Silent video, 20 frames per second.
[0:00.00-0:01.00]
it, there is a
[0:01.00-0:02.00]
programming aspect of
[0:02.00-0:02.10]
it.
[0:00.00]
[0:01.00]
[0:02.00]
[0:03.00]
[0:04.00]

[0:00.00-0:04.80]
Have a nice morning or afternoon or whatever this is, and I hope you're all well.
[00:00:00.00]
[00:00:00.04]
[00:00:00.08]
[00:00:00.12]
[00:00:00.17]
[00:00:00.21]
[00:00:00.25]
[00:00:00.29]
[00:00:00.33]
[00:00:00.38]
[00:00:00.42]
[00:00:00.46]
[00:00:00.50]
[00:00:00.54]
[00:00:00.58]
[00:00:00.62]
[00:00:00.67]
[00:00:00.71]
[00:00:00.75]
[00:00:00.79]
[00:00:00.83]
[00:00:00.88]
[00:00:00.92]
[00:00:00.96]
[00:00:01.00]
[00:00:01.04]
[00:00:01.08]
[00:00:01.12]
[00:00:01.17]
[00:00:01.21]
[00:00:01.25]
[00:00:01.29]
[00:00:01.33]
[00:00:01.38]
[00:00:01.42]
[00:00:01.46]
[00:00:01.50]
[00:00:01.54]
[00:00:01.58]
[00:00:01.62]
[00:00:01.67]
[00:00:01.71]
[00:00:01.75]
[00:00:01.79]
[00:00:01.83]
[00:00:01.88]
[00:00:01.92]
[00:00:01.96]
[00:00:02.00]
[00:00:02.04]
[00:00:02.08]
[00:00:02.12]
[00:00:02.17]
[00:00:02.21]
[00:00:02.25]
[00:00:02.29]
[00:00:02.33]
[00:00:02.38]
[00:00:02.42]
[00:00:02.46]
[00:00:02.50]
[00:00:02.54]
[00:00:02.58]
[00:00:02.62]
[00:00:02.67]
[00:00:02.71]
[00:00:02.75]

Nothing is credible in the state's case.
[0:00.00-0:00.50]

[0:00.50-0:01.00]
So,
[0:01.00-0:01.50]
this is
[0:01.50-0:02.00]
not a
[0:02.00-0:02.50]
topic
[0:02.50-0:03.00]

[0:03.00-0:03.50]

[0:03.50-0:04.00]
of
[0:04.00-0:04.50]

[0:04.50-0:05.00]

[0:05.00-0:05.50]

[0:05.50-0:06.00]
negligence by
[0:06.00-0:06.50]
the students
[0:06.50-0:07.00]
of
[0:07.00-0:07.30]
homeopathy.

★ ★ ★ ★

After locating the line with "[00:00:02.33]" in the records above, please set down that line and all later ones exactly, and no other line.

[00:00:02.33]
[00:00:02.38]
[00:00:02.42]
[00:00:02.46]
[00:00:02.50]
[00:00:02.54]
[00:00:02.58]
[00:00:02.62]
[00:00:02.67]
[00:00:02.71]
[00:00:02.75]

Nothing is credible in the state's case.
[0:00.00-0:00.50]

[0:00.50-0:01.00]
So,
[0:01.00-0:01.50]
this is
[0:01.50-0:02.00]
not a
[0:02.00-0:02.50]
topic
[0:02.50-0:03.00]

[0:03.00-0:03.50]

[0:03.50-0:04.00]
of
[0:04.00-0:04.50]

[0:04.50-0:05.00]

[0:05.00-0:05.50]

[0:05.50-0:06.00]
negligence by
[0:06.00-0:06.50]
the students
[0:06.50-0:07.00]
of
[0:07.00-0:07.30]
homeopathy.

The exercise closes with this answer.